Work to be completed:
Without any pictures, retype exactly the lines from the one with "[0.00-0.45s]" through the final line of the records.

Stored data
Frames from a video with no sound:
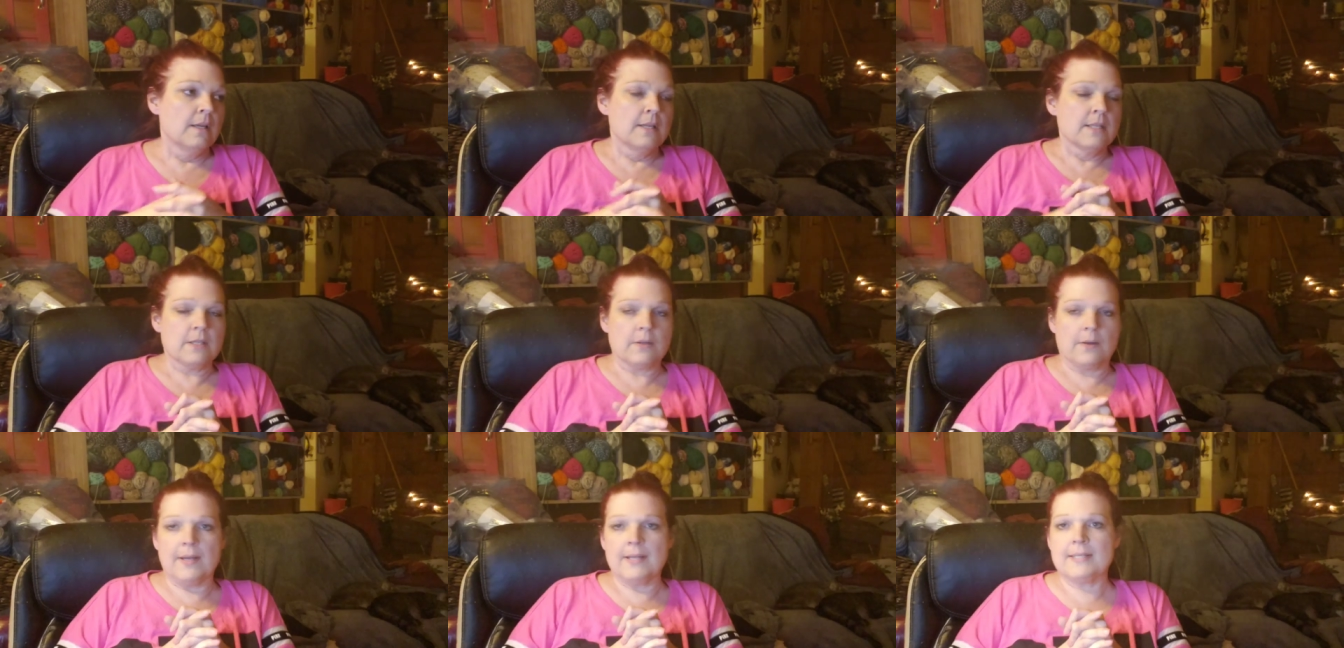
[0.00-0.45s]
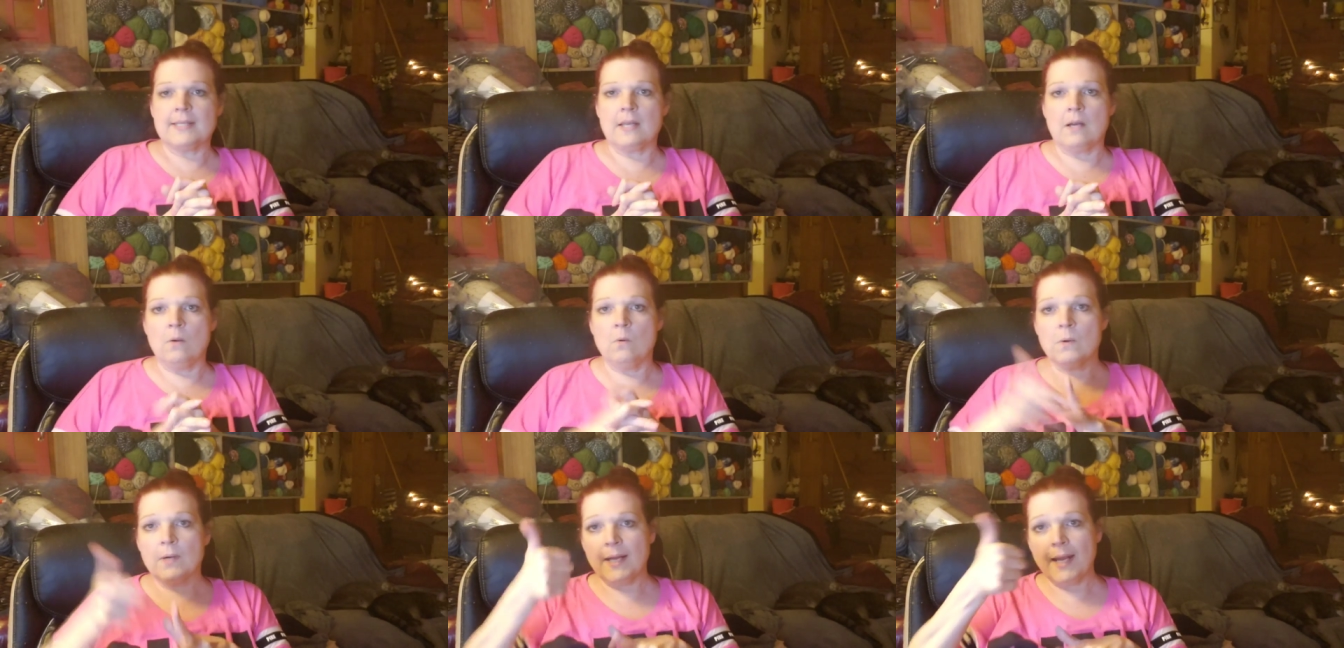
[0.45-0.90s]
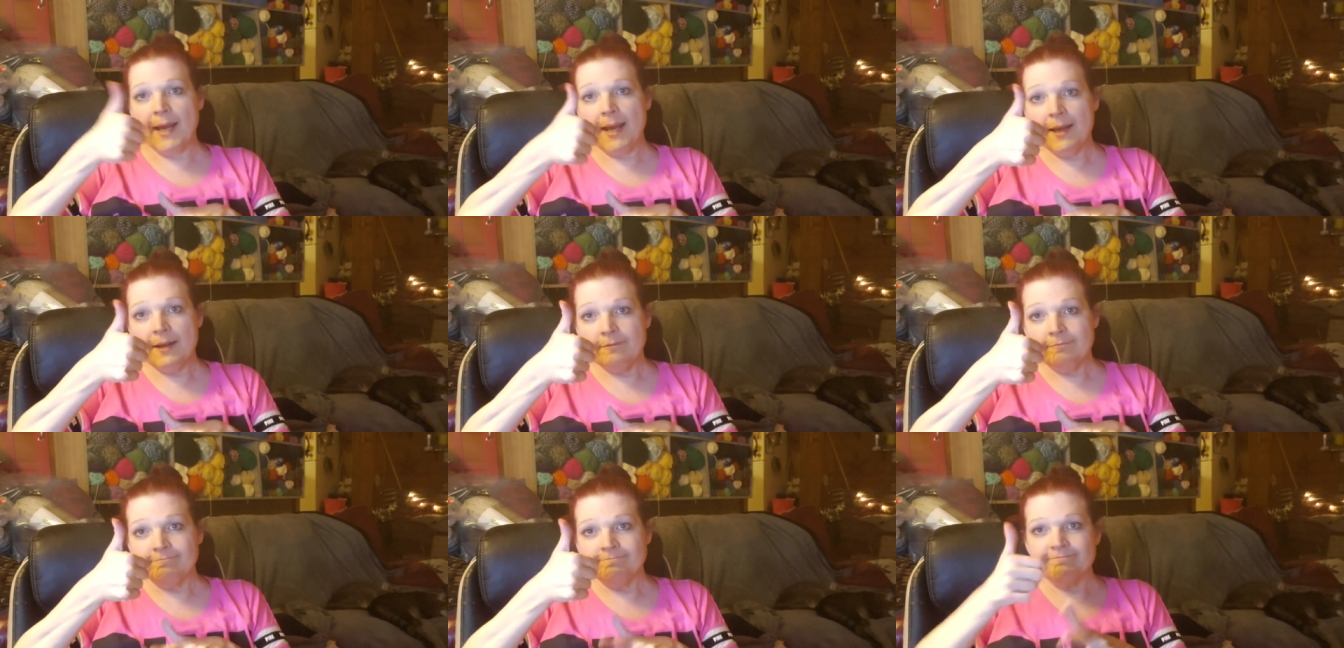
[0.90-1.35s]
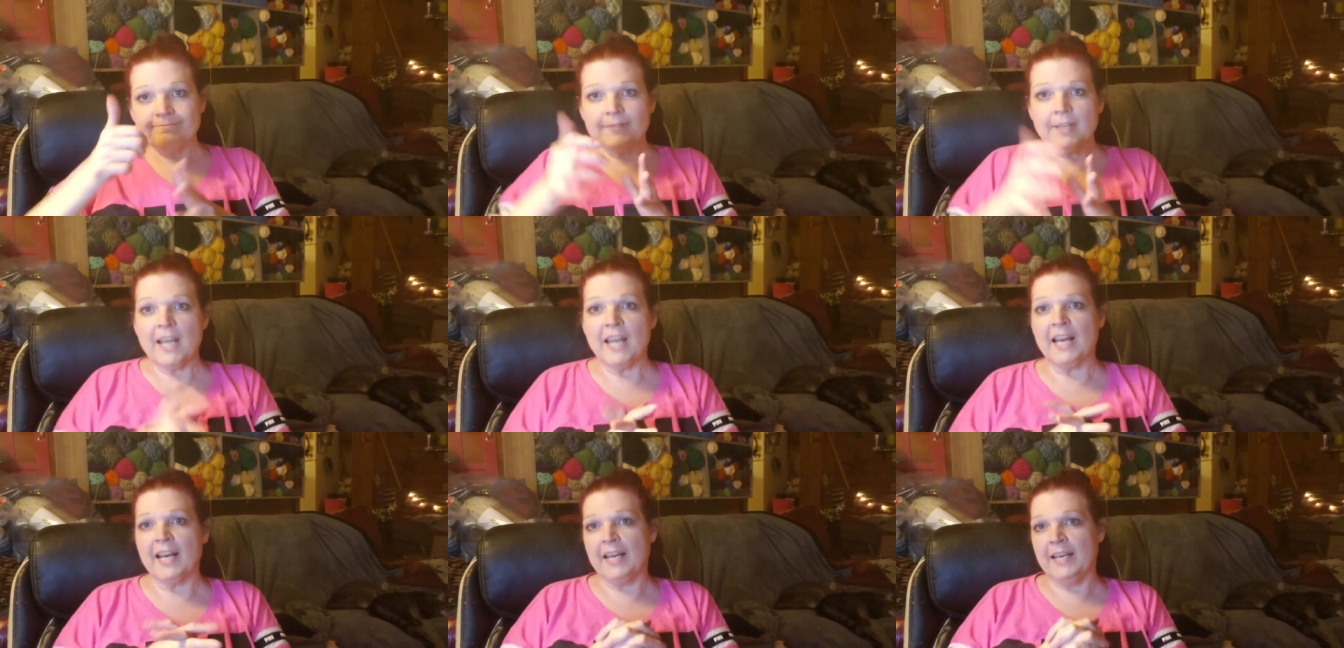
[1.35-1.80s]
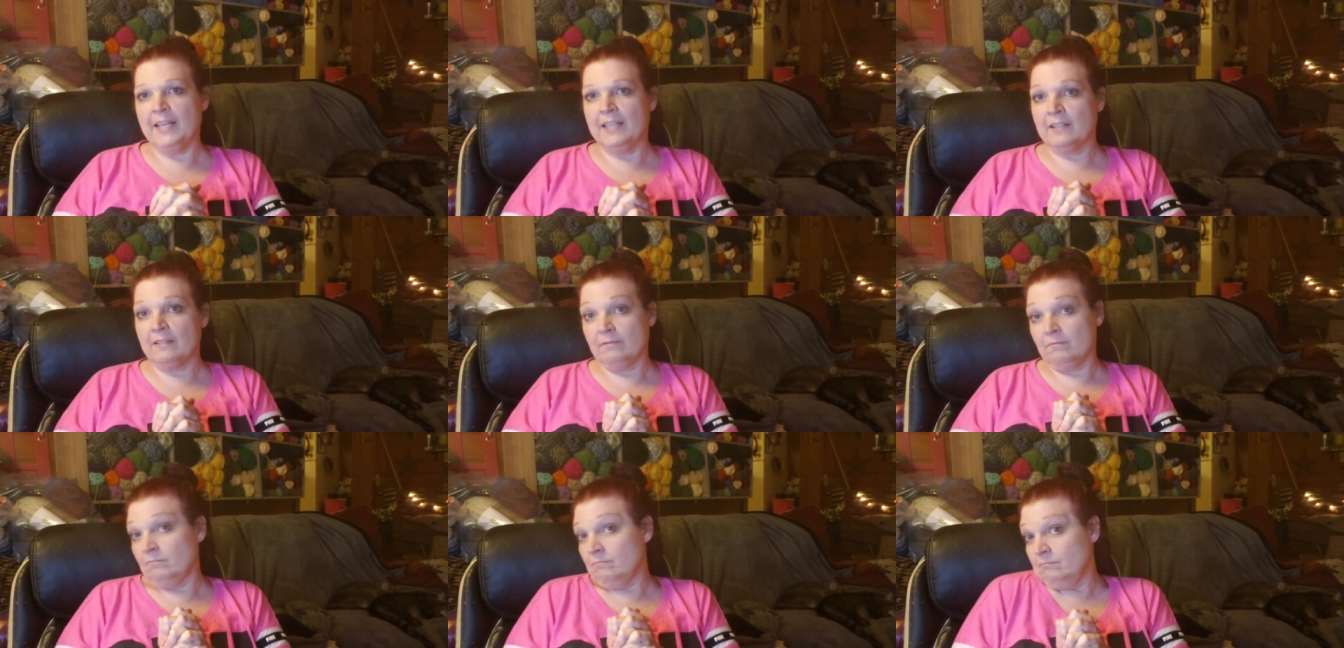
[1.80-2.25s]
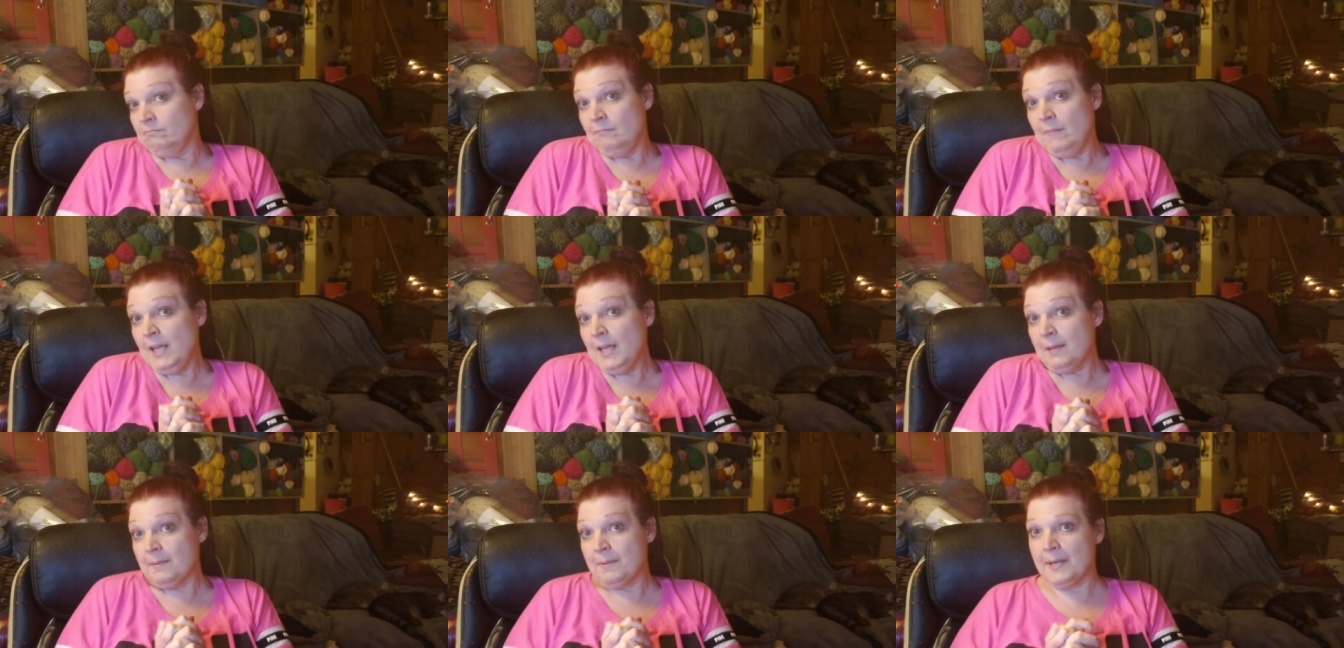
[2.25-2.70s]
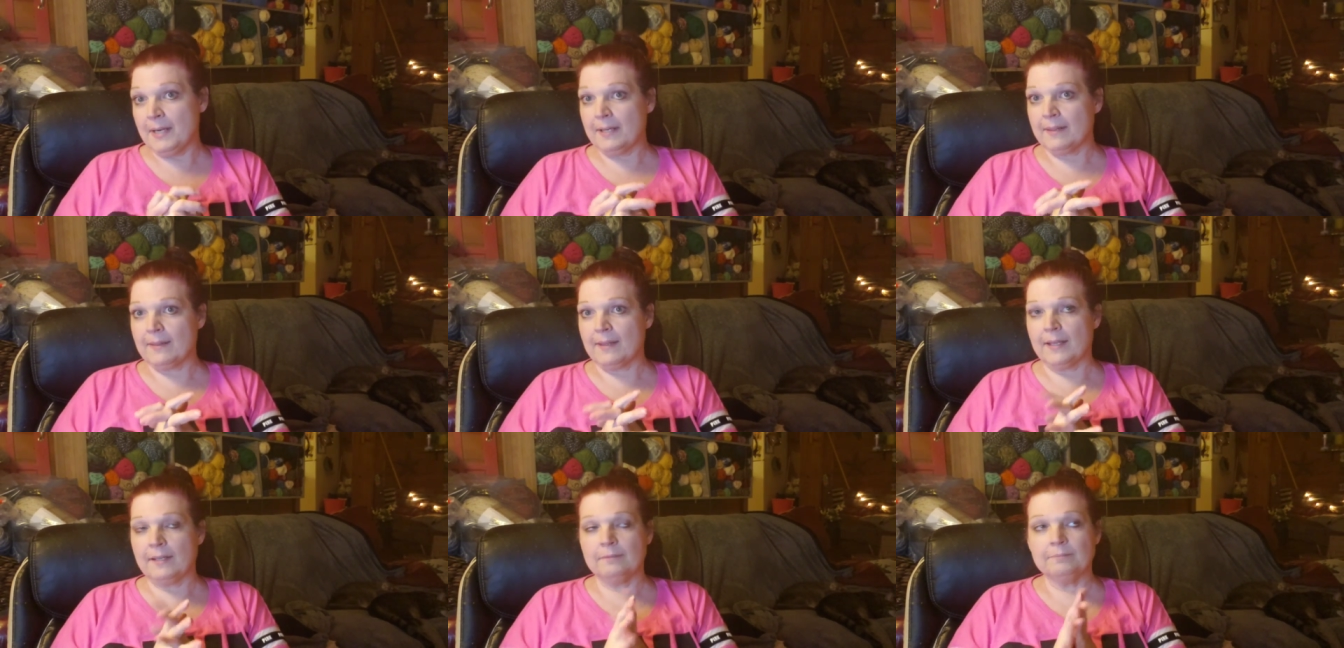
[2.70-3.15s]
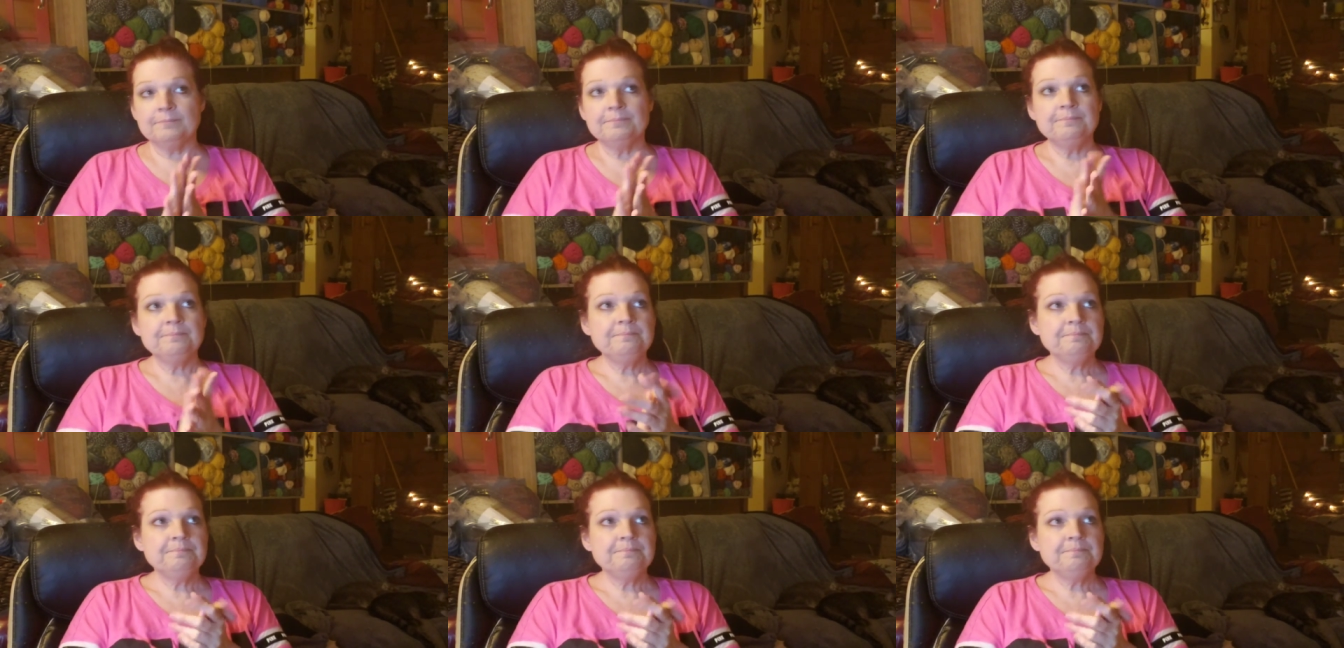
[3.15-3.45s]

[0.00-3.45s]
So I said, okay. And I didn't make him anything.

Reply:
[0.00-0.45s]
[0.45-0.90s]
[0.90-1.35s]
[1.35-1.80s]
[1.80-2.25s]
[2.25-2.70s]
[2.70-3.15s]
[3.15-3.45s]

[0.00-3.45s]
So I said, okay. And I didn't make him anything.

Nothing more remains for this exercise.